[Start of section]

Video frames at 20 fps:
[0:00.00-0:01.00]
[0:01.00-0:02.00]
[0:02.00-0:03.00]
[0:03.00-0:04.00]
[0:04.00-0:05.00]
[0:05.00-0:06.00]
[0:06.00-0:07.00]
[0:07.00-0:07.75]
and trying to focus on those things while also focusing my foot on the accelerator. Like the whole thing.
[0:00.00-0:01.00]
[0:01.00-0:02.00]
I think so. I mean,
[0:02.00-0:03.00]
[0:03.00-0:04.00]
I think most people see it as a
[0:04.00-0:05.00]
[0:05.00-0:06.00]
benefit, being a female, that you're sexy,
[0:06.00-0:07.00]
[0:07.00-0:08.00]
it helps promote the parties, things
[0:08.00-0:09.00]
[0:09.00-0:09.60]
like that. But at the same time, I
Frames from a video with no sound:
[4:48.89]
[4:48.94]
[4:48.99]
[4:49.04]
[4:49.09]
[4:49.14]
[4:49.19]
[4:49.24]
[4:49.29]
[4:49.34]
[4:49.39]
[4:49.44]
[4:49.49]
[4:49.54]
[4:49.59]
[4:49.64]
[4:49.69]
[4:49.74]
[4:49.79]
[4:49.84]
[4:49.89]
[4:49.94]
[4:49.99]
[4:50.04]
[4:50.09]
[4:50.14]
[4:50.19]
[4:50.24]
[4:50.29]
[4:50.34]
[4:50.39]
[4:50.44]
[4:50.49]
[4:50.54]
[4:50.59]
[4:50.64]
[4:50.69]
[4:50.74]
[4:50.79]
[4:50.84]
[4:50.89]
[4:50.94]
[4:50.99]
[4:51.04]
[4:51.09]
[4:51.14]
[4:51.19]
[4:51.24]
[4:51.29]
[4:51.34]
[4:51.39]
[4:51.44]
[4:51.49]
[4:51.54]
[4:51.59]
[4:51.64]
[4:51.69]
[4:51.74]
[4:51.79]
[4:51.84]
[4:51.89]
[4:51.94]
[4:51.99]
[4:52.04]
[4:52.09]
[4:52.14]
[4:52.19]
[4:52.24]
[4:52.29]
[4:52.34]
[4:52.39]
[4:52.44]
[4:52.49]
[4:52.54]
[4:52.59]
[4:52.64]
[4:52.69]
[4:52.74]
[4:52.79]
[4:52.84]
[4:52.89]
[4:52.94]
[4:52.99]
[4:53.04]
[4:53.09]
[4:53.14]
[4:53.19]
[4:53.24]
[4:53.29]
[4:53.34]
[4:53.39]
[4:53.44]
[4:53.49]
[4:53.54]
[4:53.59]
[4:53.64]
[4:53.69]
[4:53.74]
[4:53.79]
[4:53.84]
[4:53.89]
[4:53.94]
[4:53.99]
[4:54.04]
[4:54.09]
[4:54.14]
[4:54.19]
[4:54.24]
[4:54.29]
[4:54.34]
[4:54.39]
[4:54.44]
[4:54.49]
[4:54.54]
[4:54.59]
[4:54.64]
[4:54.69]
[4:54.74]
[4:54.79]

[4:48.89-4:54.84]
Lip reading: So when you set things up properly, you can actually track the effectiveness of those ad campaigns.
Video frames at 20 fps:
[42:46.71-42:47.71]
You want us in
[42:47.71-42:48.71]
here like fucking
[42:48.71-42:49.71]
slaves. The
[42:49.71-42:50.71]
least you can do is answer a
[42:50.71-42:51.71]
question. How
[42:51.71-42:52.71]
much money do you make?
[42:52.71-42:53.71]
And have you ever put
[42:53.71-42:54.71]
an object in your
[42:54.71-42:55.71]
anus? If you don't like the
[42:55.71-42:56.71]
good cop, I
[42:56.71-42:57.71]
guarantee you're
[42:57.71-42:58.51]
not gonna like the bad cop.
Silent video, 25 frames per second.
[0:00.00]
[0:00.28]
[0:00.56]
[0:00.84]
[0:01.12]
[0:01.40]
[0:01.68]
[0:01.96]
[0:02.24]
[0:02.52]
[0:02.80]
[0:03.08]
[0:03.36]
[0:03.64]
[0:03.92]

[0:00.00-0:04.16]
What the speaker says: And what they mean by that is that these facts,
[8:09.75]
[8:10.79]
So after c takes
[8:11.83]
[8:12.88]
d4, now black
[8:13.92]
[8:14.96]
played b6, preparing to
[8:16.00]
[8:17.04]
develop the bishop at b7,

[End of section]

### WHAT THIS TASK INVOLVES
Every entry is to be restated word for word.

### WRITTEN RESPONSE
Video frames at 20 fps:
[0:00.00-0:01.00]
[0:01.00-0:02.00]
[0:02.00-0:03.00]
[0:03.00-0:04.00]
[0:04.00-0:05.00]
[0:05.00-0:06.00]
[0:06.00-0:07.00]
[0:07.00-0:07.75]
and trying to focus on those things while also focusing my foot on the accelerator. Like the whole thing.
[0:00.00-0:01.00]
[0:01.00-0:02.00]
I think so. I mean,
[0:02.00-0:03.00]
[0:03.00-0:04.00]
I think most people see it as a
[0:04.00-0:05.00]
[0:05.00-0:06.00]
benefit, being a female, that you're sexy,
[0:06.00-0:07.00]
[0:07.00-0:08.00]
it helps promote the parties, things
[0:08.00-0:09.00]
[0:09.00-0:09.60]
like that. But at the same time, I
Frames from a video with no sound:
[4:48.89]
[4:48.94]
[4:48.99]
[4:49.04]
[4:49.09]
[4:49.14]
[4:49.19]
[4:49.24]
[4:49.29]
[4:49.34]
[4:49.39]
[4:49.44]
[4:49.49]
[4:49.54]
[4:49.59]
[4:49.64]
[4:49.69]
[4:49.74]
[4:49.79]
[4:49.84]
[4:49.89]
[4:49.94]
[4:49.99]
[4:50.04]
[4:50.09]
[4:50.14]
[4:50.19]
[4:50.24]
[4:50.29]
[4:50.34]
[4:50.39]
[4:50.44]
[4:50.49]
[4:50.54]
[4:50.59]
[4:50.64]
[4:50.69]
[4:50.74]
[4:50.79]
[4:50.84]
[4:50.89]
[4:50.94]
[4:50.99]
[4:51.04]
[4:51.09]
[4:51.14]
[4:51.19]
[4:51.24]
[4:51.29]
[4:51.34]
[4:51.39]
[4:51.44]
[4:51.49]
[4:51.54]
[4:51.59]
[4:51.64]
[4:51.69]
[4:51.74]
[4:51.79]
[4:51.84]
[4:51.89]
[4:51.94]
[4:51.99]
[4:52.04]
[4:52.09]
[4:52.14]
[4:52.19]
[4:52.24]
[4:52.29]
[4:52.34]
[4:52.39]
[4:52.44]
[4:52.49]
[4:52.54]
[4:52.59]
[4:52.64]
[4:52.69]
[4:52.74]
[4:52.79]
[4:52.84]
[4:52.89]
[4:52.94]
[4:52.99]
[4:53.04]
[4:53.09]
[4:53.14]
[4:53.19]
[4:53.24]
[4:53.29]
[4:53.34]
[4:53.39]
[4:53.44]
[4:53.49]
[4:53.54]
[4:53.59]
[4:53.64]
[4:53.69]
[4:53.74]
[4:53.79]
[4:53.84]
[4:53.89]
[4:53.94]
[4:53.99]
[4:54.04]
[4:54.09]
[4:54.14]
[4:54.19]
[4:54.24]
[4:54.29]
[4:54.34]
[4:54.39]
[4:54.44]
[4:54.49]
[4:54.54]
[4:54.59]
[4:54.64]
[4:54.69]
[4:54.74]
[4:54.79]

[4:48.89-4:54.84]
Lip reading: So when you set things up properly, you can actually track the effectiveness of those ad campaigns.
Video frames at 20 fps:
[42:46.71-42:47.71]
You want us in
[42:47.71-42:48.71]
here like fucking
[42:48.71-42:49.71]
slaves. The
[42:49.71-42:50.71]
least you can do is answer a
[42:50.71-42:51.71]
question. How
[42:51.71-42:52.71]
much money do you make?
[42:52.71-42:53.71]
And have you ever put
[42:53.71-42:54.71]
an object in your
[42:54.71-42:55.71]
anus? If you don't like the
[42:55.71-42:56.71]
good cop, I
[42:56.71-42:57.71]
guarantee you're
[42:57.71-42:58.51]
not gonna like the bad cop.
Silent video, 25 frames per second.
[0:00.00]
[0:00.28]
[0:00.56]
[0:00.84]
[0:01.12]
[0:01.40]
[0:01.68]
[0:01.96]
[0:02.24]
[0:02.52]
[0:02.80]
[0:03.08]
[0:03.36]
[0:03.64]
[0:03.92]

[0:00.00-0:04.16]
What the speaker says: And what they mean by that is that these facts,
[8:09.75]
[8:10.79]
So after c takes
[8:11.83]
[8:12.88]
d4, now black
[8:13.92]
[8:14.96]
played b6, preparing to
[8:16.00]
[8:17.04]
develop the bishop at b7,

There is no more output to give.